In FIG. 1, the measurement results of the cell viability obtained as a result of the experiment for measuring the number of proliferating cells are shown as white bar graphs. As is apparent from FIG. 1, the cell viability decreased only to about 50% even when the concentration of luteolin was increased 100-fold. From this, it was clarified that luteolin does not show non-specific cytotoxicity to MφRAW264 cells and significantly suppresses differentiation of MφRAW264 cells into osteoclasts by RANKL depending on the concentration. (IC ₅₀ = 1 μM).

(Example 3) Osteoclast formation test II
(3-1) Materials In Example 3, instead of the MφRAW264 cells used in Examples 1 and 2, mouse bone marrow-derived M-CSF-dependent cells were used in order to evaluate inhibition of bone resorption in vitro. used. Mouse bone marrow-derived cells were collected from tibias and femurs excised from 6-9 week old ddY mice (male) (Chubu Scientific Materials Co., Ltd.).

  Streptomycin sulfate and penicin G sodium (INVITROGEN, catalog number 15140-122), tumor growth factor β (TGF-β, SIGMA, catalog number T-7039), macrophage colony stimulating factor (M-CSF, PEPRO TECH INC) Except for catalog number 300-25), the same one as in Example 1 was used. As in Example 1, the activity for differentiation into osteoclasts by luteolin was evaluated using the measurement of intracellular TRAP activity and TRAP staining as indicators.

(3-2) Osteoclast formation test II
The tibia and femur were removed from 6-9 week old ddY mice. Bone marrow cells were collected from these tibia and femur by extruding with a syringe equipped with 22G × 1 and 1/4 needle.

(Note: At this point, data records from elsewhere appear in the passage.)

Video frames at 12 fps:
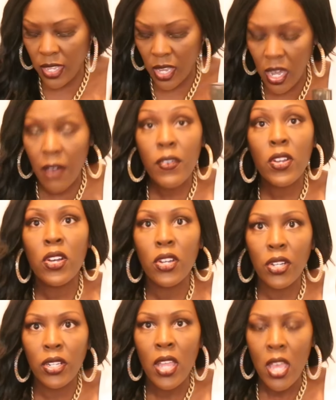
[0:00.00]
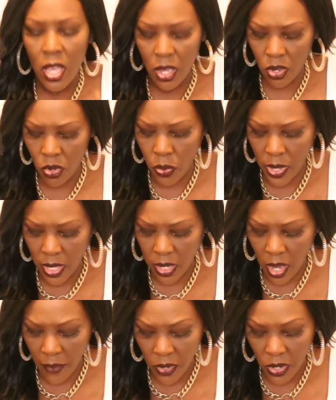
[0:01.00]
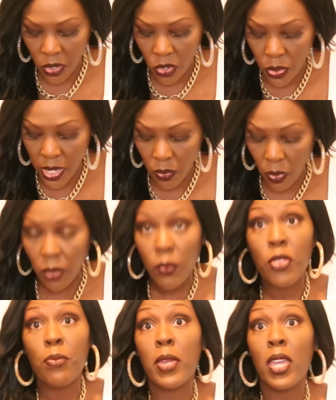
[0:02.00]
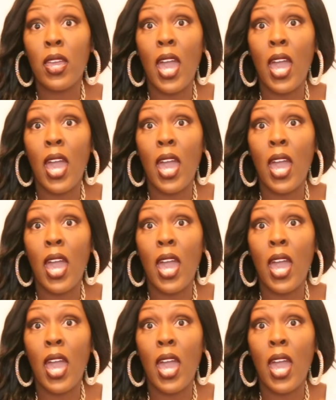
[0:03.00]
the CoverGirl, the CoverGirl Queen one with me,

The obtained bone marrow cells were suspended in 10% FBS-MEM containing 100 U / mL penicillin G sodium salt, 100 μg / mL streptomycin sulfate, 50 ng / mL M-CSF, and 1 ng / mL TGF-β. A 96-well microplate was seeded at 1 × 10 ⁶ cells / 0.1 mL / well and cultured under conditions of 5% CO ₂ and 37 ° C.

Three days after the start of culture, the medium was replaced with a medium containing 50 ng / mL M-CSF and 50 ng / mL osteoclast differentiation inducing factor (ODF / RANKL), and at the same time, luteolin adjusted to the same concentration as in Example 1 was added. As a control group, the medium was replaced with the above medium containing M-CSF and ODF / RANKL but not containing luteolin. The cells were further cultured under the conditions of 5% CO ₂ and 37 ° C.

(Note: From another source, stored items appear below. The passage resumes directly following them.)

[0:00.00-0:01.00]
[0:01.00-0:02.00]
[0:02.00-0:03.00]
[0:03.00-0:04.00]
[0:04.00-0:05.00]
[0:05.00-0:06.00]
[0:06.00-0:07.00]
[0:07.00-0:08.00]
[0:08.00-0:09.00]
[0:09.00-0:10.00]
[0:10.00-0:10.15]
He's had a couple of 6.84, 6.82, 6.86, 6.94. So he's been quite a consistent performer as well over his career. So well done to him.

  1.5 days after the medium change, the tartrate-resistant acid phosphatase activity, which is an osteoclast early differentiation marker, was measured. The culture solution in each well was discarded, and the plate was washed with PBS. Then, cells in the well were fixed for 15 minutes at room temperature using 10% HCHO / PBS. Furthermore, it fixed for 1 minute at room temperature using the ethanol-acetone solution (1: 1). After fixing, the fixing solution was discarded and dried at room temperature. After drying, the measurement and staining of the tartrate-resistant acid phosphatase (TRAP) activity of the cells in each well were performed in the same manner as in Example 1. The results are shown in FIG.

  In FIG. 2, the measurement results of TRAP activity in bone marrow cells cultured in a medium supplemented with luteolin are shown as black bars.

  In addition, an experiment for measuring the number of proliferating cells using mouse bone marrow cells was performed in the same manner as in Example 2 to measure the cell viability. The results are shown in FIG. In FIG. 2, the cell viability was shown as a white bar graph. The results of the TRAP activity and proliferating cell count measurement experiments were all expressed as a relative value (%) relative to the control group when the control group was taken as 100.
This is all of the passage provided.